Every third party firewall product such as ZoneAlarm and Kerio have exposed the very users they're suppose to protect to complete system level compromise. Ironically the built in Windows XP SP2 firewall which always gets unfairly picked on has never had any remote exploits. Sure it doesn't provide any outbound packet filtering which is only relevant if my computer is already owned in which case any firewall could be disabled anyways, but at least it doesn't leave me wide open to a remote attacker. With the Windows Vista built-in firewall, outbound packet filtering is now supported but the pundits are already jumping on it because it doesn't turn on outbound blocking for user actions by default and requires command line manipulation to access the outbound controls. What's left out is that the XP SP2 and Vista firewall can be centrally managed via Microsoft's Active Directory group policy whereas the third party firewall vendors want you to buy an expensive enterprise management and policy deployment system. But with Microsoft's personal firewall and its superior security track record, and the fact that it doesn't cost anything extra, one has to wonder what the point of third party firewalls is.
I've owned personal computers for 15 years running some form of Windows or another and I have never had any virus problems on my computer and this is consistent with every other expert user I've talked to. I personally can't stand the performance overhead and extra expense of third party security software and I simply don't use them. For my family computer which is used by plenty of less security-savvy users, I don't use any antivirus or anti-spyware software on them and they never have any problems though I never let anyone else run as an administrator. While running as a standard user isn't always practical under Windows XP, it most definitely is practical under Windows Vista.
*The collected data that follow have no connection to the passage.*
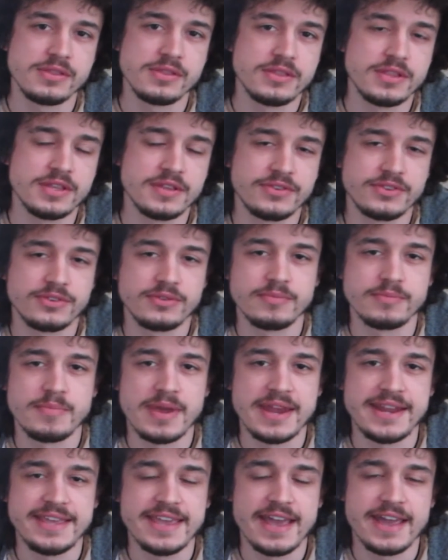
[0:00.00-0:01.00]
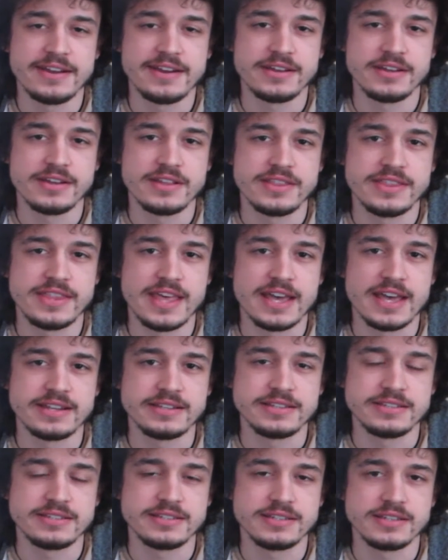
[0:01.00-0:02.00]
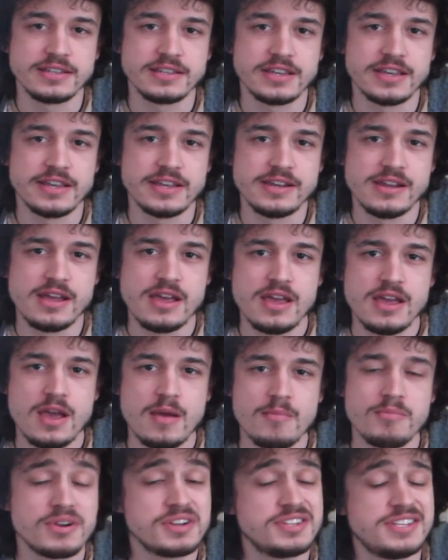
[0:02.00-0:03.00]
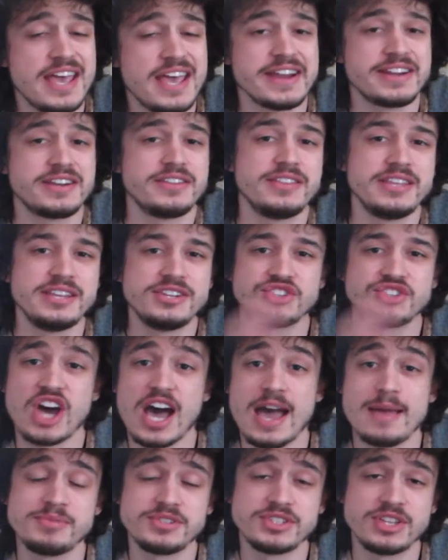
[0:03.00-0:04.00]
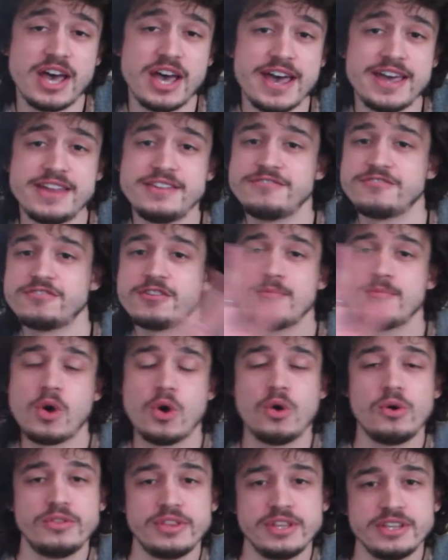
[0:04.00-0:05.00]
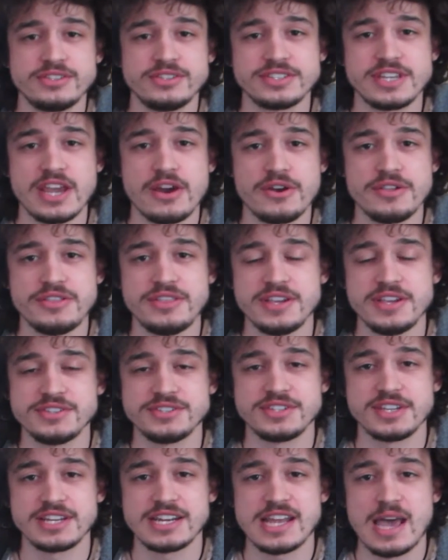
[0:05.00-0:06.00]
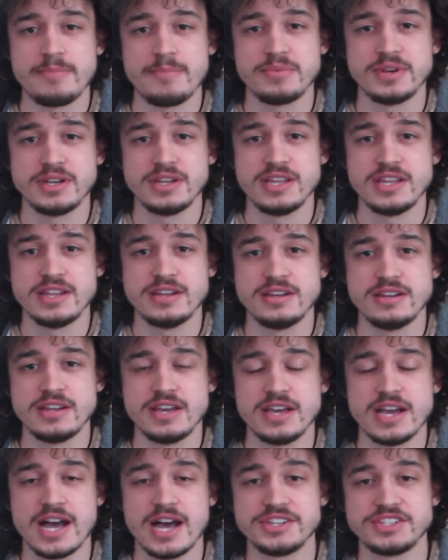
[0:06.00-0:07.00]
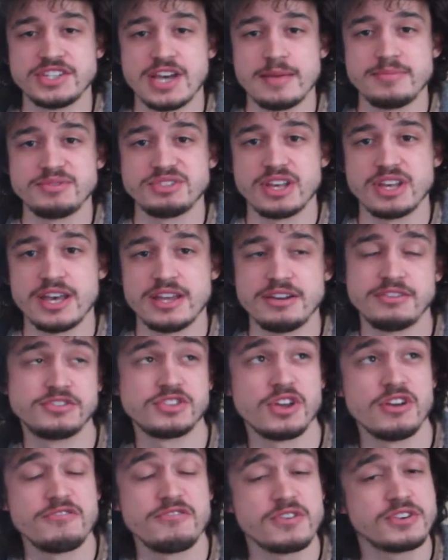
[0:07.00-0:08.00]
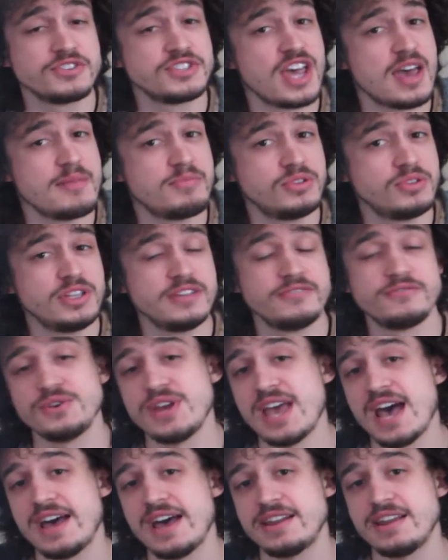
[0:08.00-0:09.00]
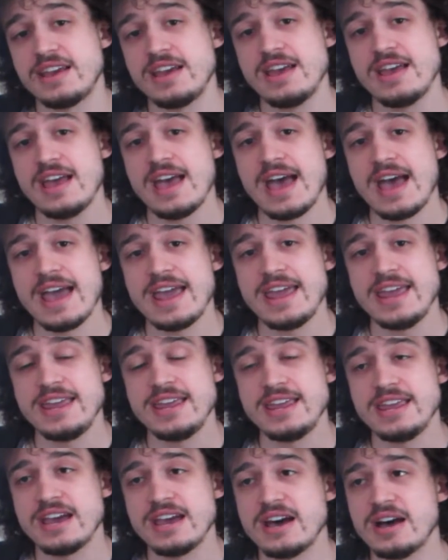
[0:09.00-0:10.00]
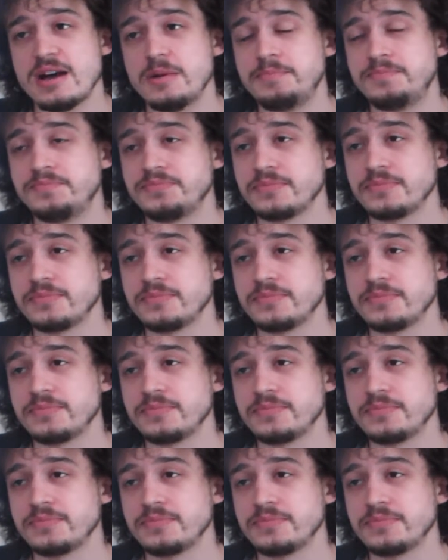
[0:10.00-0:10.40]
this mediator that can protect the type side from all the scary things that can happen in untyped side. So for example, if we had a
Windows Vista not only runs users in restricted mode, but goes as far as running all its services in restricted mode and has default outbound firewall policies in place to prevent services from making outbound connections that they have no business making in the first place. Internet Explorer 7 under Windows Vista runs under a severely restricted jail cell and the same technique is available to all other ISVs such as Mozilla and Opera. Along with hardware-enforced DEP which has proactively stopped the two most recent zero-day Internet Explorer 6 exploits in their tracks without the assistance of any antivirus software with updated definition, or software patch, Windows Vista is actually more secure than ever compared to an AV/AS loaded Windows XP computer.
Does this mean there is no place for antivirus scanning in the world? No, I've been on record as far back as four years ago saying that gateway level scanning was the way to go and this exactly what I mean when I say "it's time to toss out your antivirus". This means you scan for viruses transparently at the HTTP and FTP gateway and at the SMTP mail gateway BEFORE it enters your internal network and your PC. As an added bonus, the scanning is only done once and the cleaned file is cached at the gateway so that you're not scanning the file on the client side thousands of times if you have thousands of users. Since scanning viruses is such a dangerous task because the software is handling raw and potentially malicious payloads coming from the Internet, the task should only be handled in the DMZ and under a service or daemon operating in a jail cell. Handling raw Internet files at the client level under a system level service is simply more of a liability than a benefit. We should probably even stop antivirus scanning on the internal mail server and have all mail attachments forwarded to the DMZ gateway scanner to check the file in a jail cell before it's handed back to the internal mail server. Note that on TechRepublic, we'll start doing some articles on how to implement inexpensive gateway antivirus for the home.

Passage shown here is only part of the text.